> TASK INPUTS

★ ★ ★ ★ ★ ★ ★

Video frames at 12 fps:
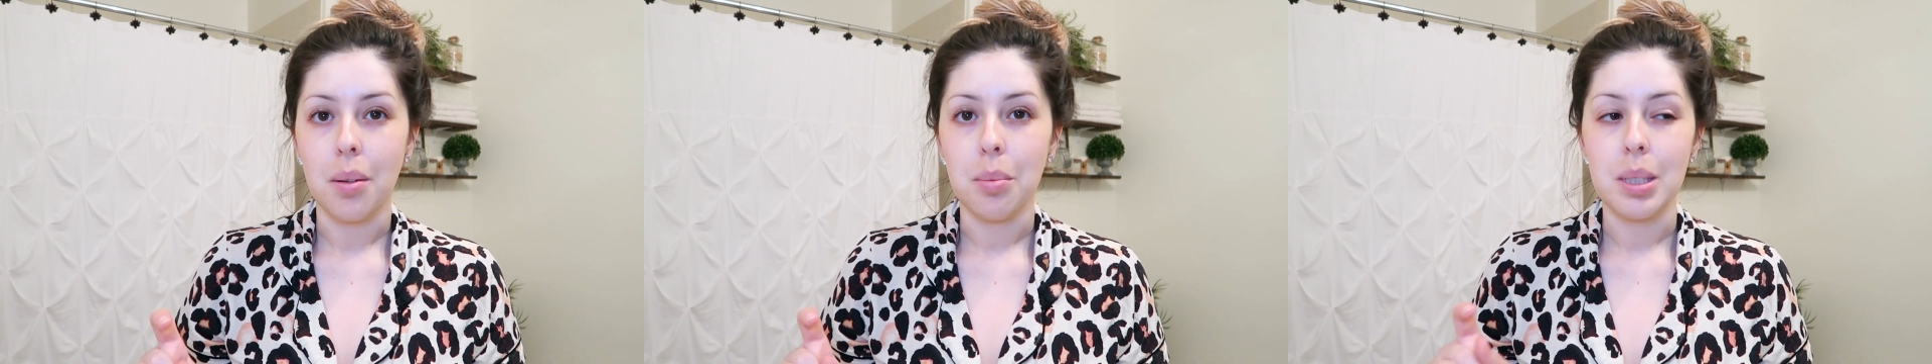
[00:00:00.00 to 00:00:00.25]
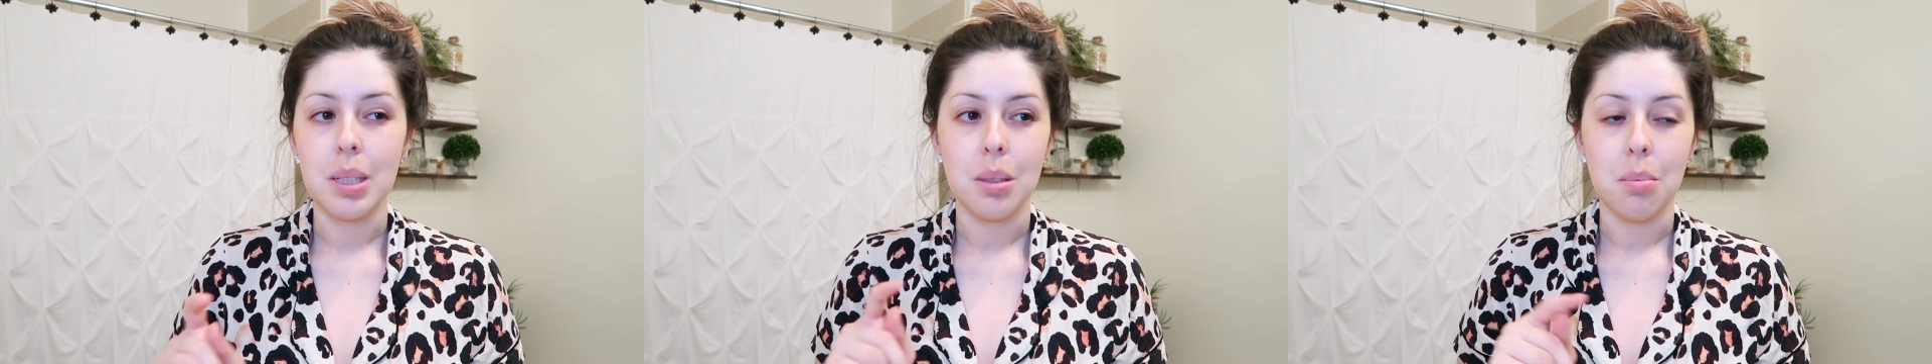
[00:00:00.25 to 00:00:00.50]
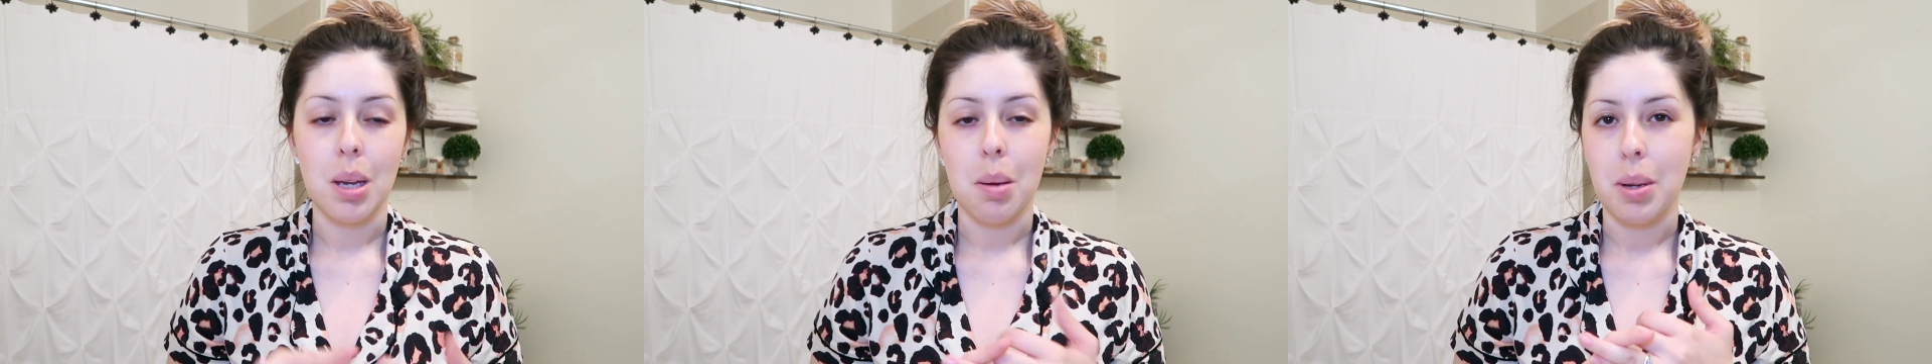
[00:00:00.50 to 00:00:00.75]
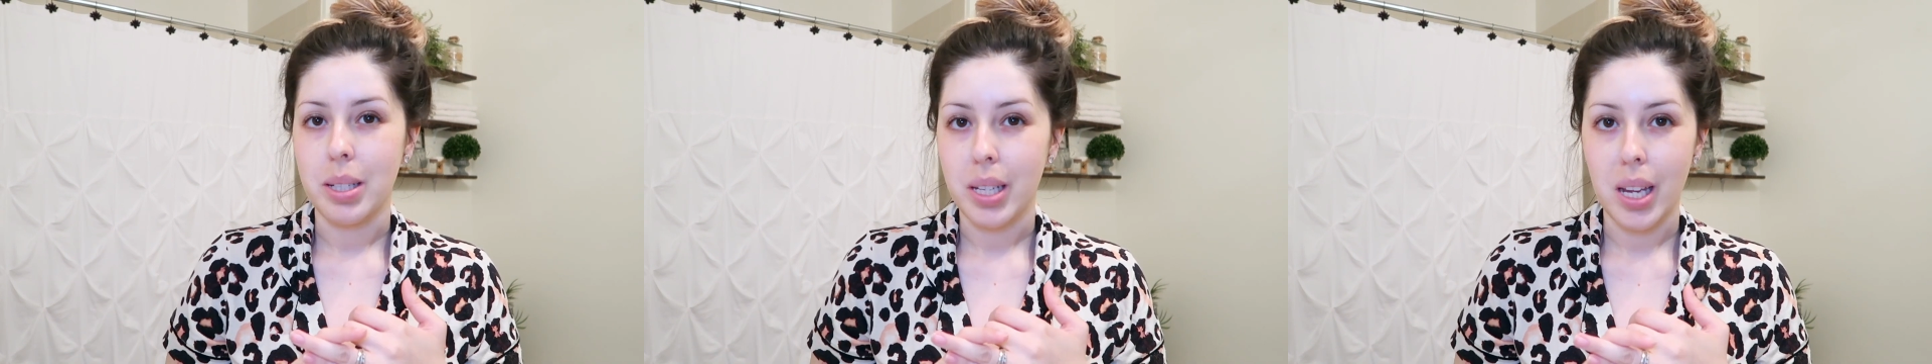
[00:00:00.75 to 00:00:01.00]
It doesn't make
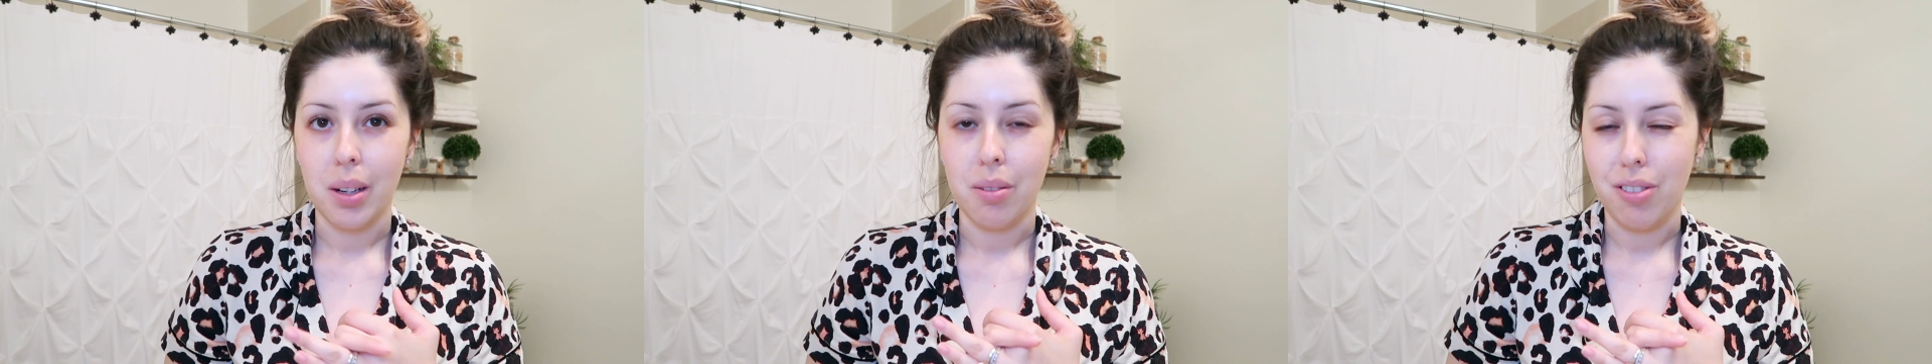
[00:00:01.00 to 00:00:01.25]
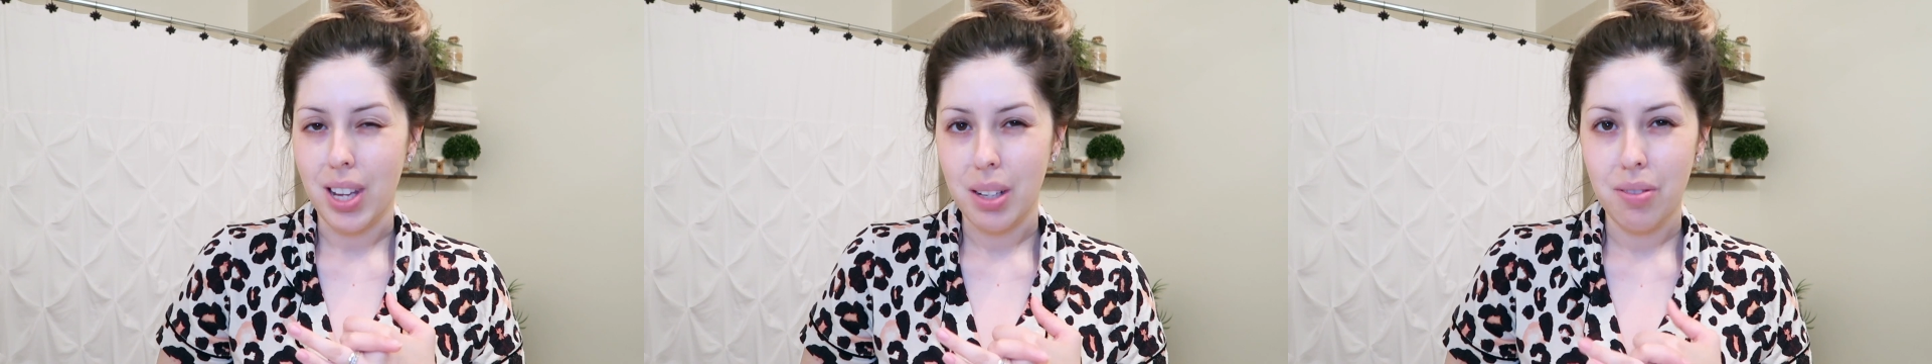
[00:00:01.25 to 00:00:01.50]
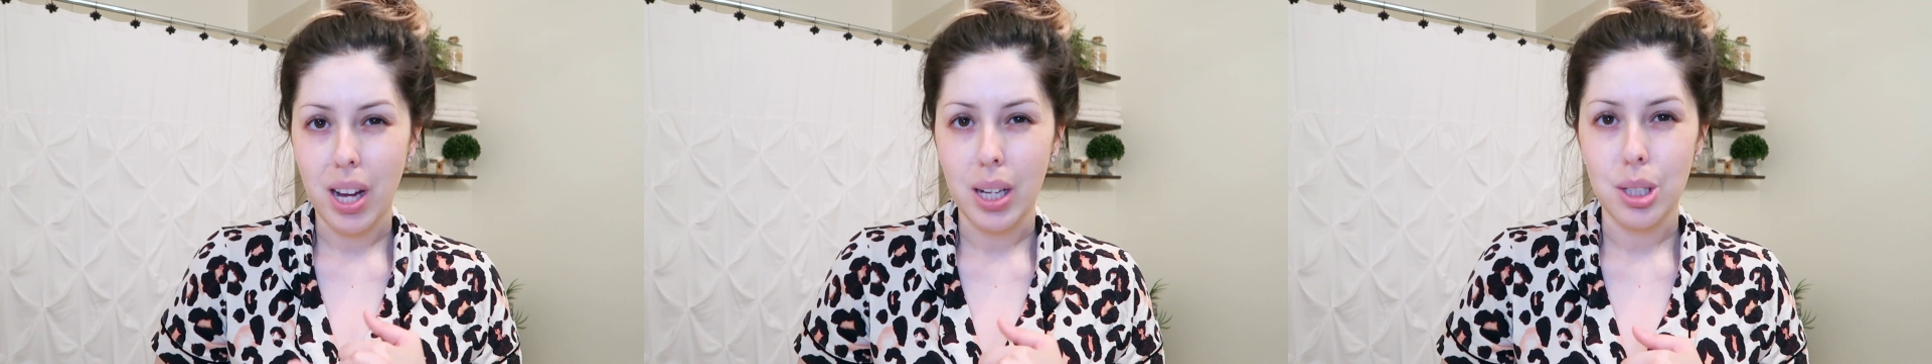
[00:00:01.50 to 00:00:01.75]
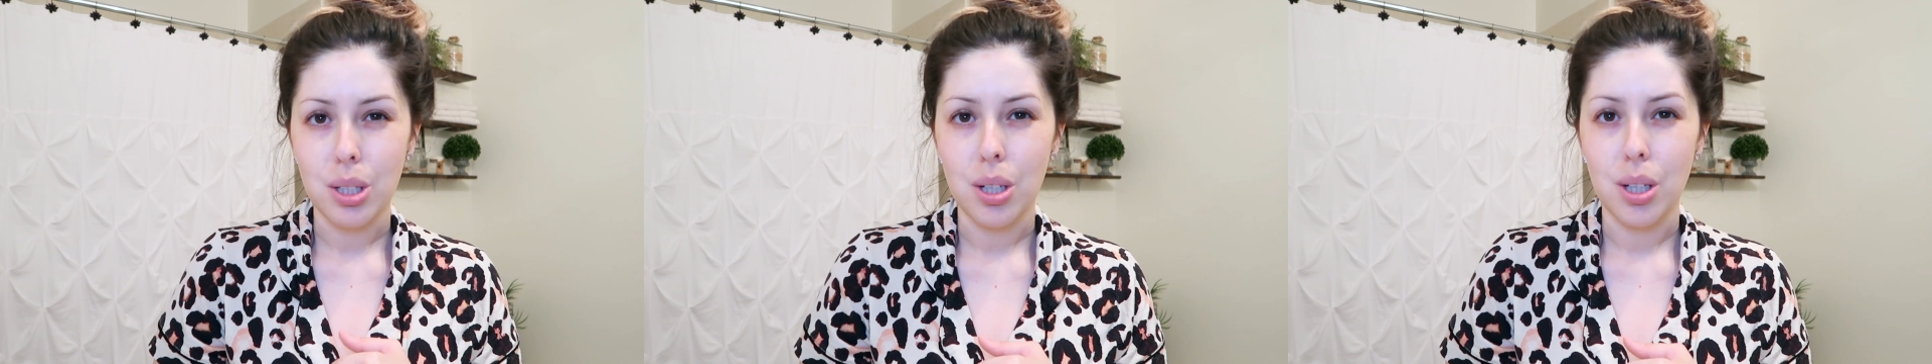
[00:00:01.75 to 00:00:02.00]
my tan fade
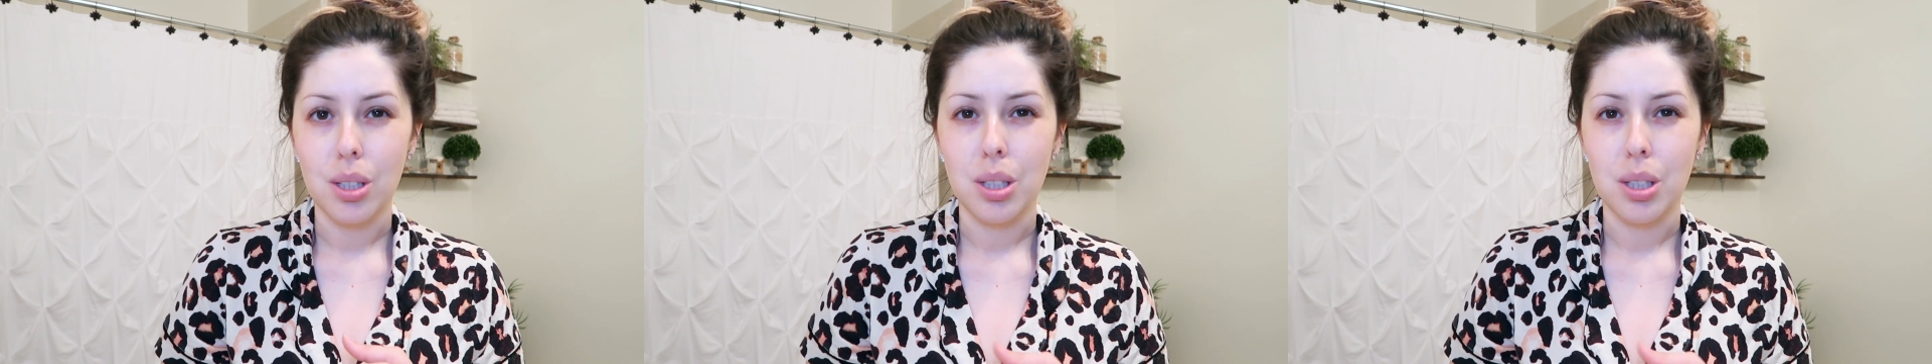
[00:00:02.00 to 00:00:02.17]
faster.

★ ★ ★ ★ ★ ★ ★

Each entry above is to be duplicated exactly, and its pictures omitted.

> ANSWER SECTION
Video frames at 12 fps:
[00:00:00.00 to 00:00:00.25]
[00:00:00.25 to 00:00:00.50]
[00:00:00.50 to 00:00:00.75]
[00:00:00.75 to 00:00:01.00]
It doesn't make
[00:00:01.00 to 00:00:01.25]
[00:00:01.25 to 00:00:01.50]
[00:00:01.50 to 00:00:01.75]
[00:00:01.75 to 00:00:02.00]
my tan fade
[00:00:02.00 to 00:00:02.17]
faster.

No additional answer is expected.